May 26, 2013

Paul Krugman wrote this the other day, and I thought it was important enough to bring it to your attention. This is, after all, the real problem: We have a hard-core class of politicians and elected officials who simply refuse to acknowledge reality. I'm sure we all have countless examples of conversations with people who literally refuse to apply critical thinking to any of these issues. The question is, what can we do about it?

Start with the proposition that there is a legitimate left-right divide in U.S. politics, built around a real issue: how extensive should be make our social safety net, and (hence) how much do we need to raise in taxes? This is ultimately a values issue, with no right answer.

There remains essentially no room for independent thinking within the conservative movement.

There are, however, a lot of largely empirical questions whose answers need not, in principle, be associated with one’s position on this left-right divide but, in practice, are. A partial list:

1.The existence of anthropogenic climate change
2.The effects of fiscal stimulus/austerity
3.The effects of monetary expansion, and the risks of inflation
4.The revenue effects of tax cuts
5.The workability of universal health care

I’ve deliberately chosen a list here where the evidence is, in each case, pretty much overwhelming. There is a real scientific consensus on 1; the evidence of the past few years has been very strong on 2 and 3; there are no serious studies supporting the view that we’re on the wrong side of the Laffer curve; one form or another of UHC operates all across the advanced world, with lower costs than the US system.

So? You could, as I said, take the “liberal” position on each of these issues while still being conservative in the sense that you want a smaller government. But what the “reformish” conservatives Ryan Cooper lists do, in almost all cases, is either (a) to follow the party line on these issues or (b) to hint at some flexibility – and thereby cultivate an image of being open-minded — as long as the issues don’t get close to an actual policy decision, but to always find a way to support the Republican position whenever it actually matters.

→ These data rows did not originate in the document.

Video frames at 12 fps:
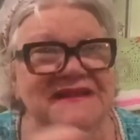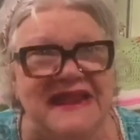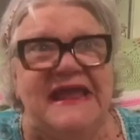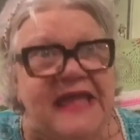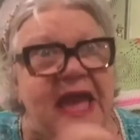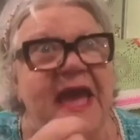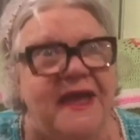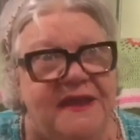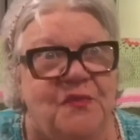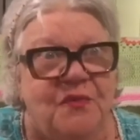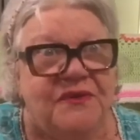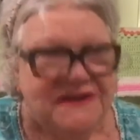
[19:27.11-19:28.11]
like
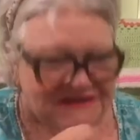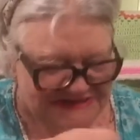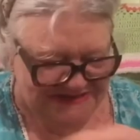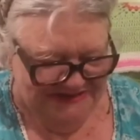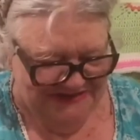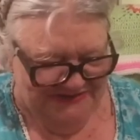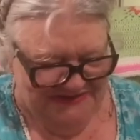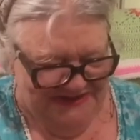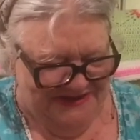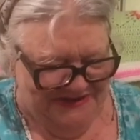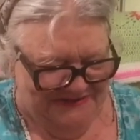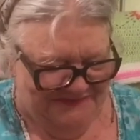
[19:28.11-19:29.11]
I want it to do. You
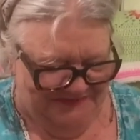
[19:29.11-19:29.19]
know?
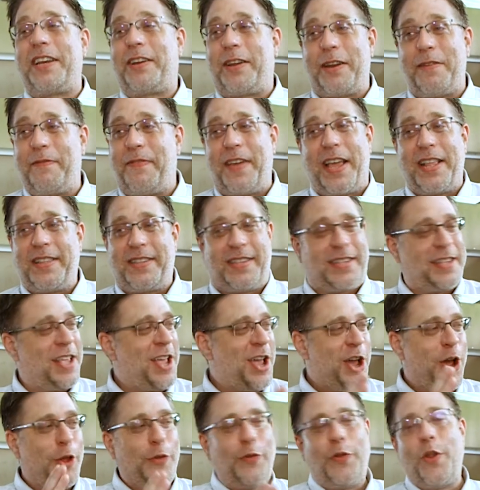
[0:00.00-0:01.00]
convinced
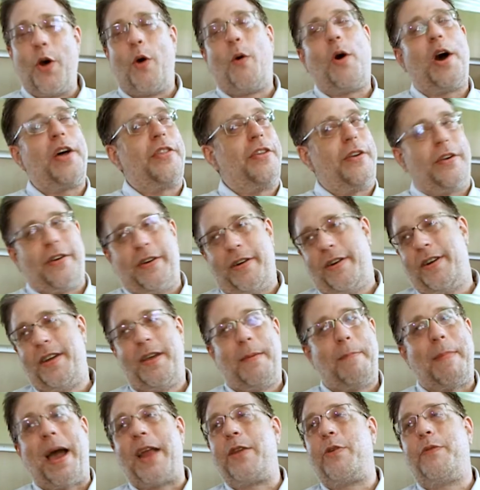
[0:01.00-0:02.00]
no other
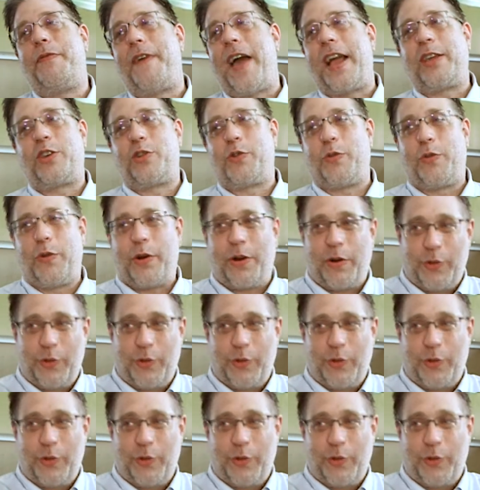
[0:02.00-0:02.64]
manufacturer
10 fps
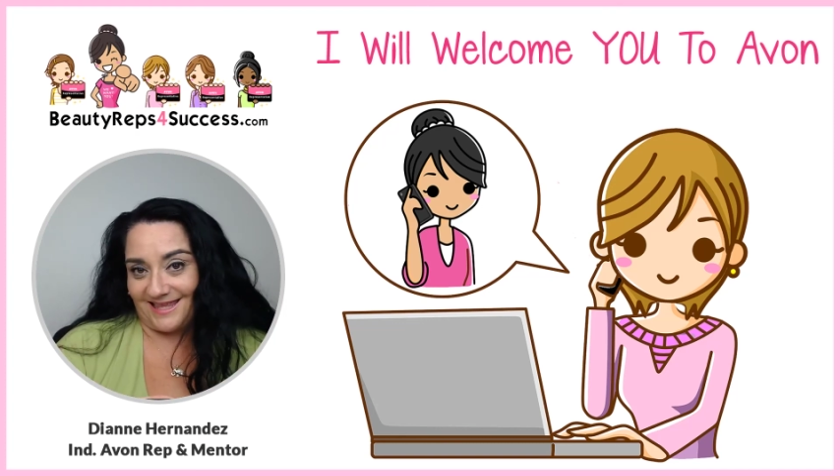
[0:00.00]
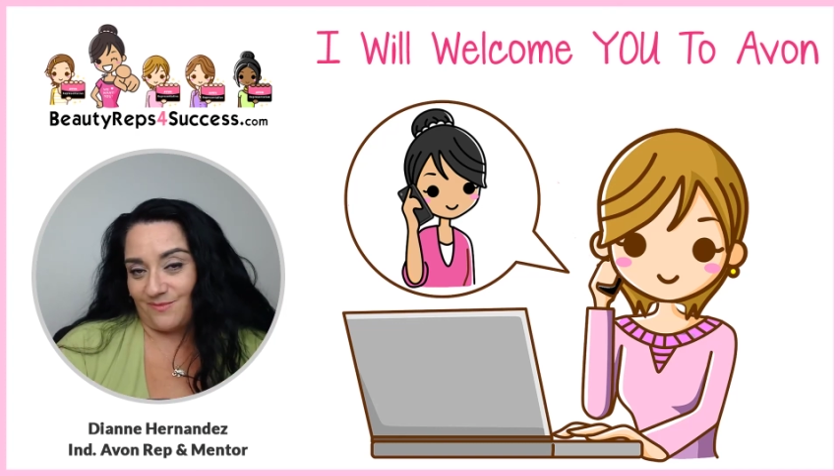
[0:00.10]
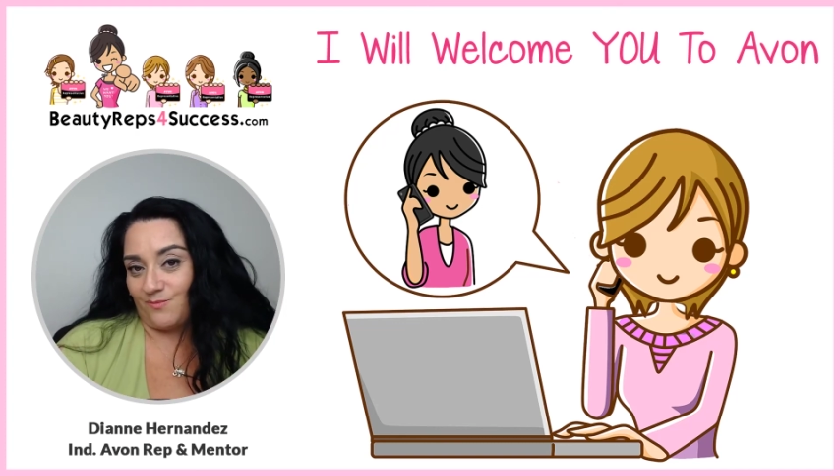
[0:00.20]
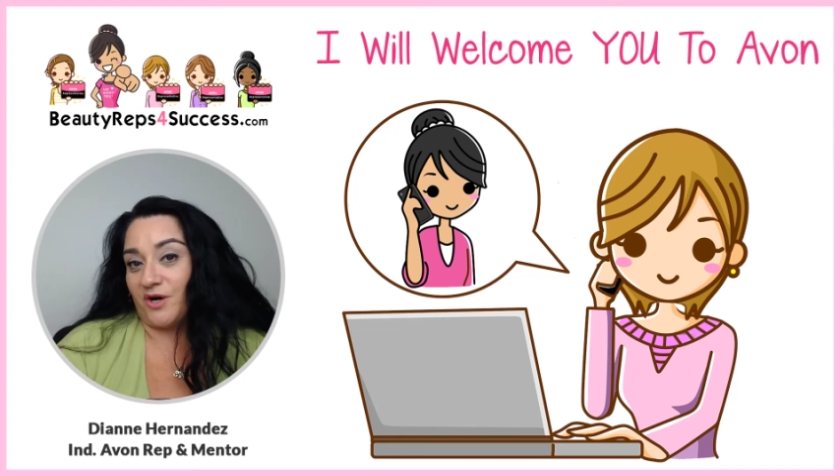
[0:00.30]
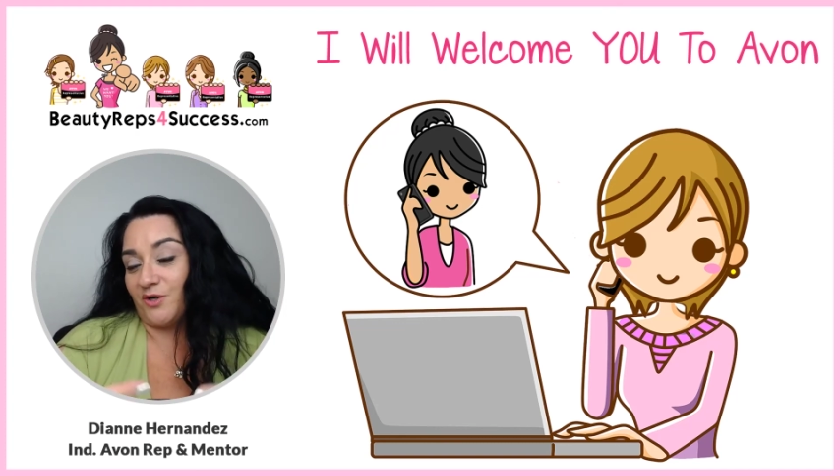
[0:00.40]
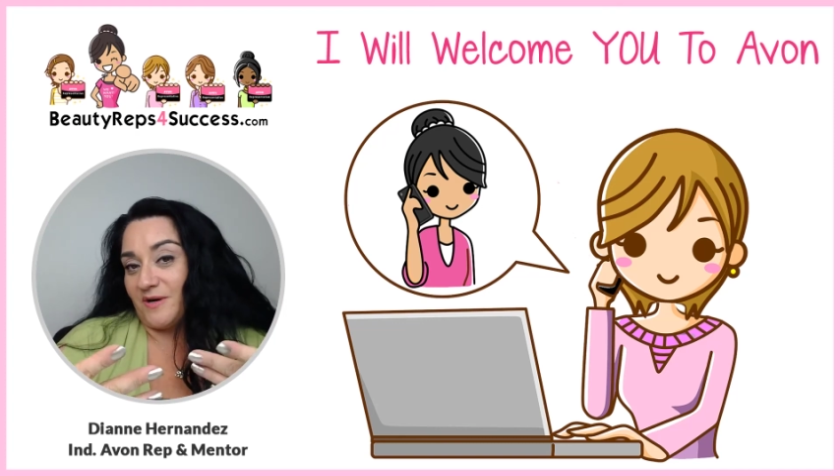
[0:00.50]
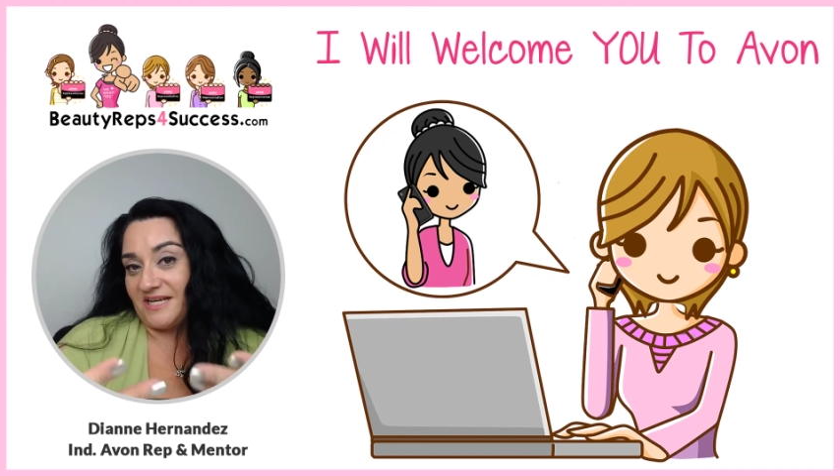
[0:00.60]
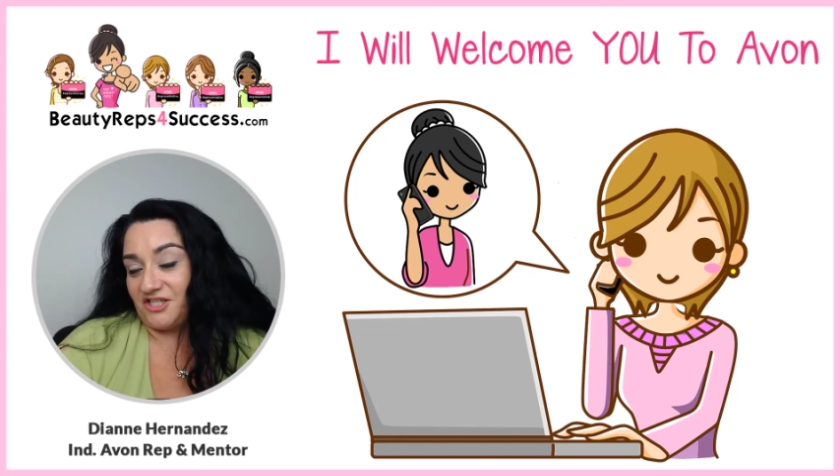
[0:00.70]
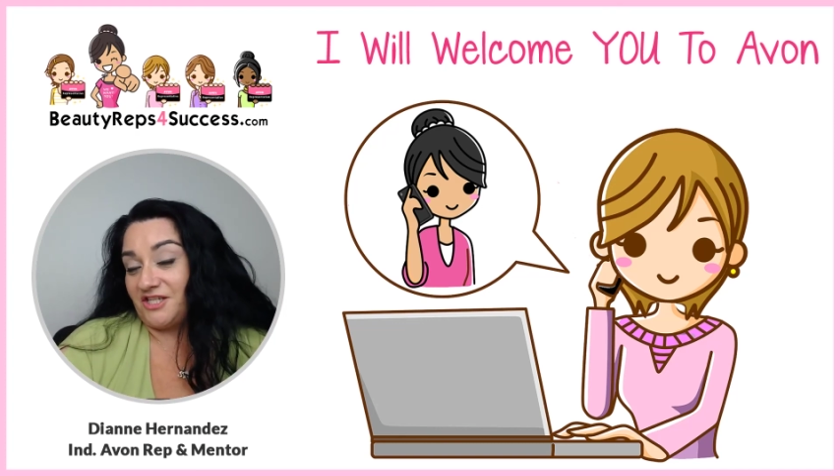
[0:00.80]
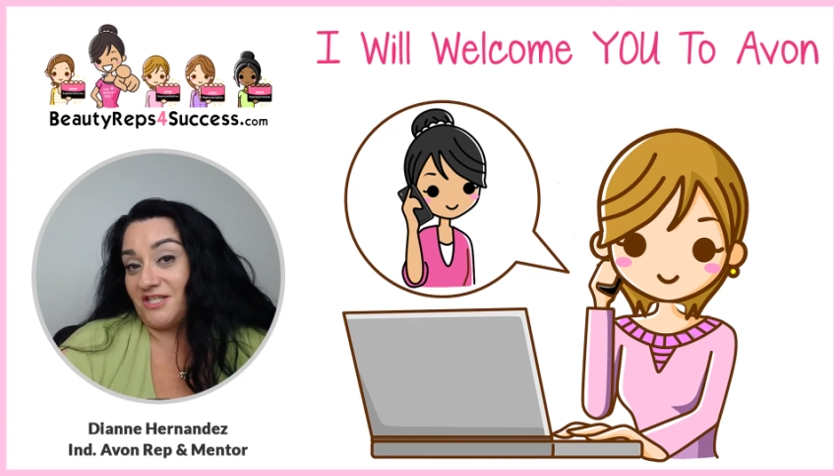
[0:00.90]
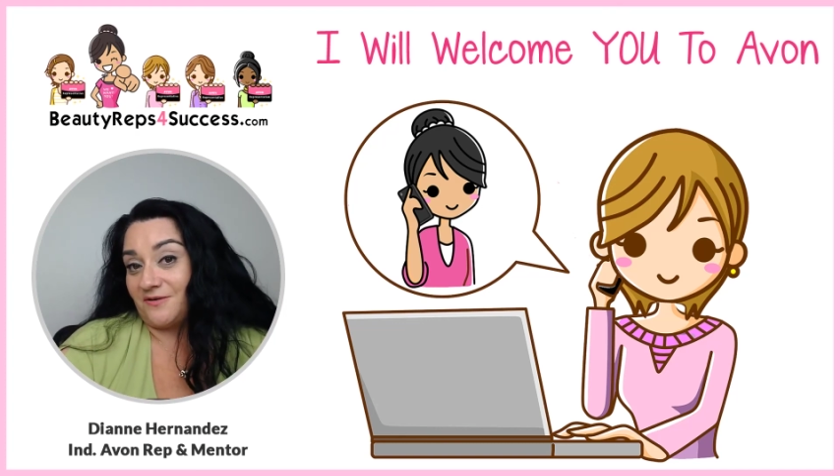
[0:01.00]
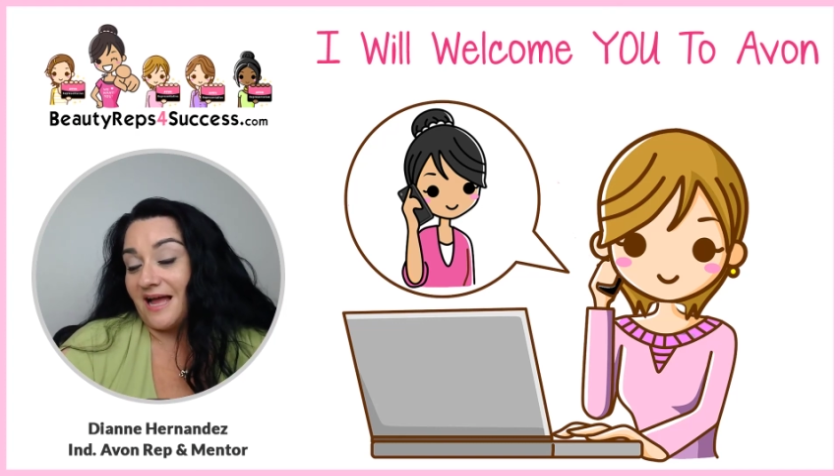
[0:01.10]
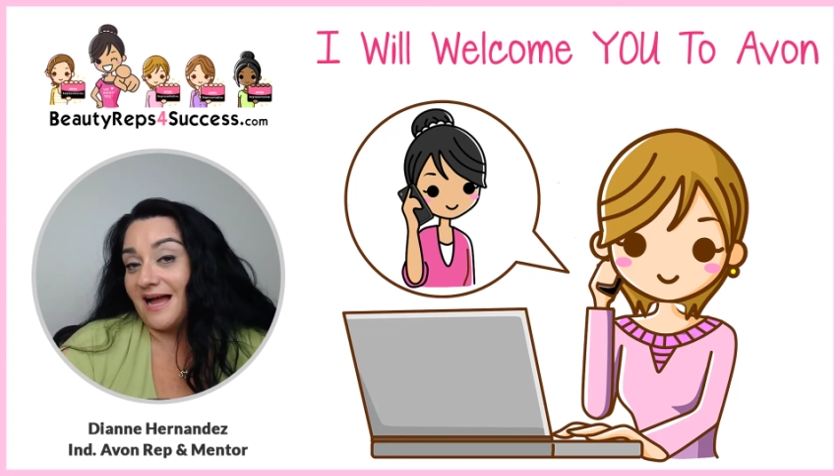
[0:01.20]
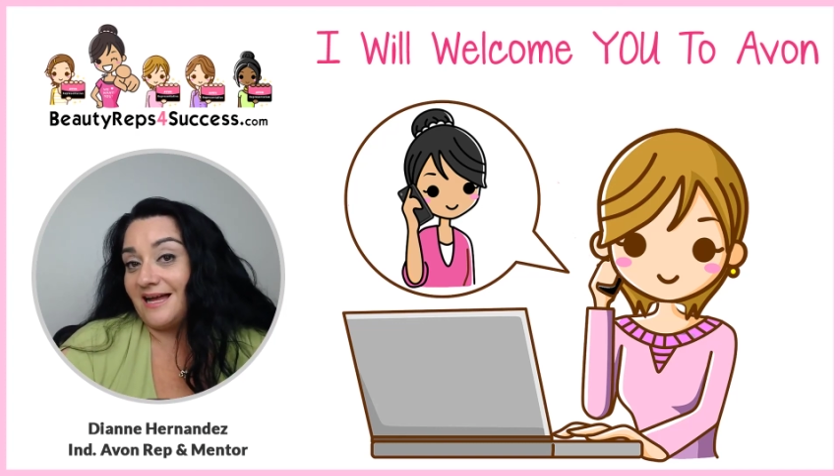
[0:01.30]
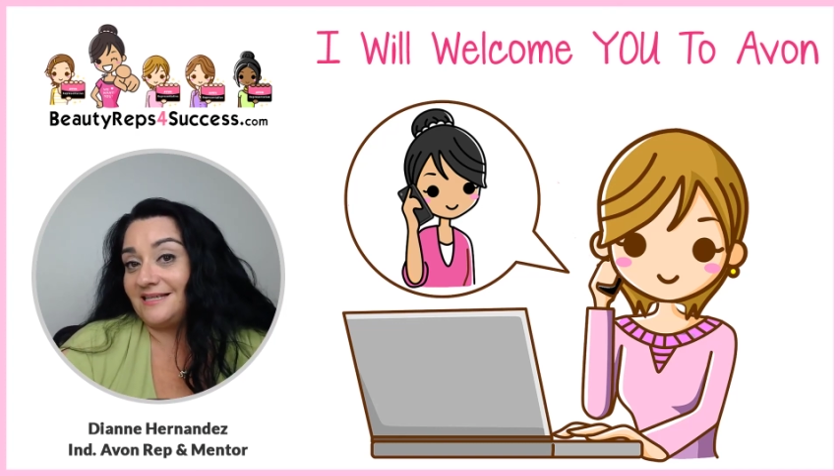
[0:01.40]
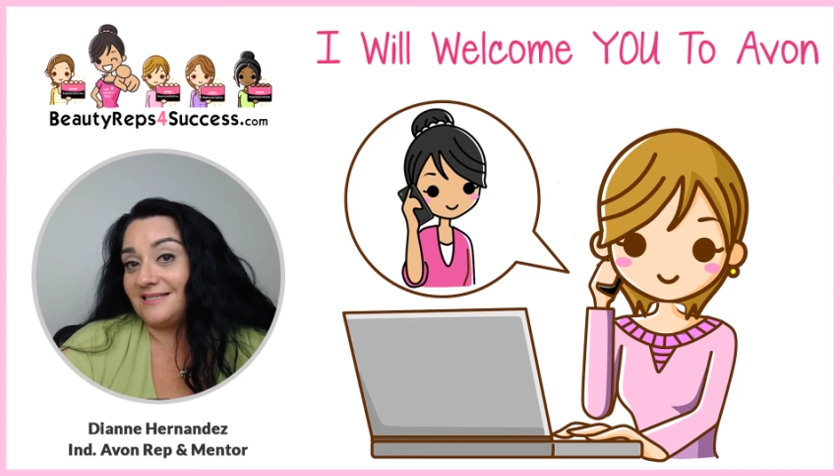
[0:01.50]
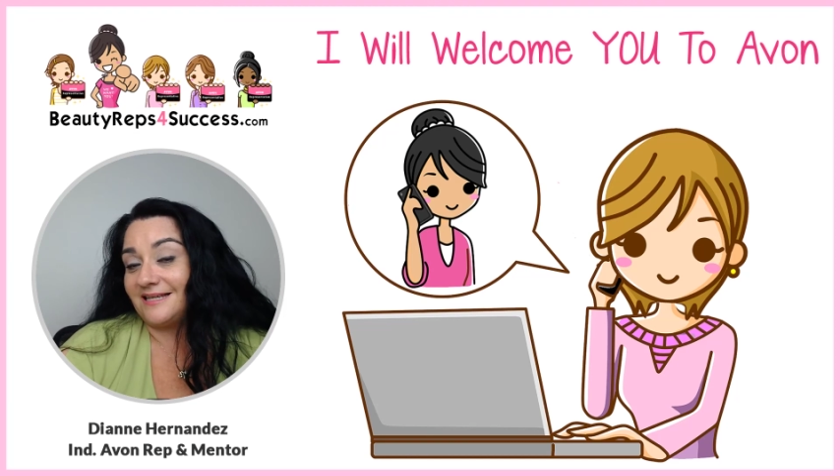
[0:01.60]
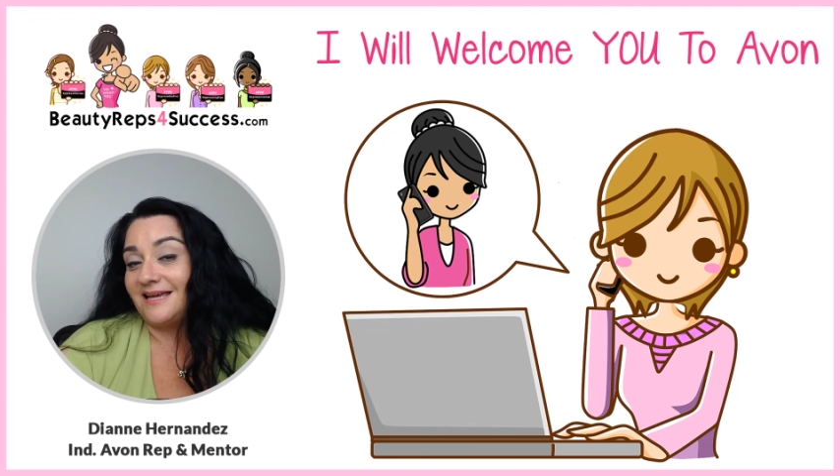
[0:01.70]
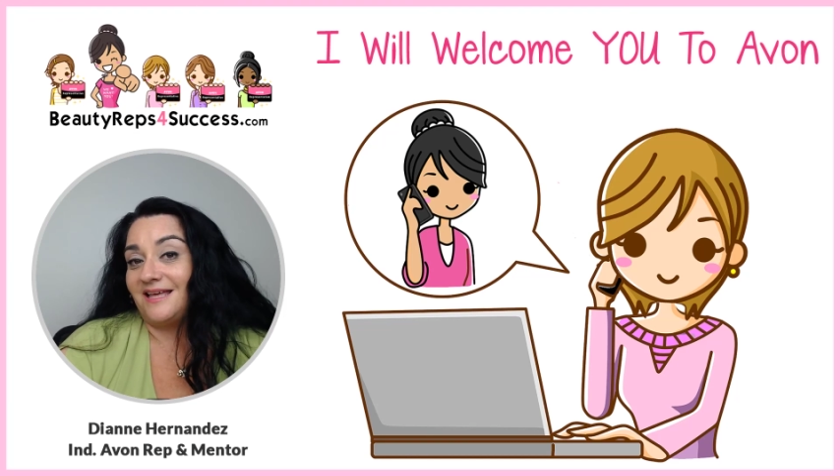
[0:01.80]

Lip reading: the more questions you ask,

But aren’t there people like Bruce Bartlett or Josh Barro who really do break with the party line on some or all of these issues? Yes, but they are then immediately branded as “no longer conservatives”, in a sort of inverted version of the none-dare-call-it-treason effect.

The point is that there remains essentially no room for independent thinking within the conservative movement.

Could you say the same thing about liberals? I don’t think so. A few decades ago, you might have been able to draw up a somewhat similar list for the other side, involving things like the superiority of tradeable emission permits to command-and-control pollution regulation, the general undesirability of rent control, the benefits of airline deregulation, the absence of a usable long-run tradeoff between unemployment and inflation (and hence the impossibility of setting a 4 percent target for unemployment). But many liberals eventually conceded the point in each of these cases (maybe even conceded too far in a couple), without being declared no longer liberal. The point is that being a good liberal doesn’t require that you believe, or pretend to believe, lots of things that almost certainly aren’t true; being a good conservative does.

And like Mike Konczal, I see no sign that any of this is changing.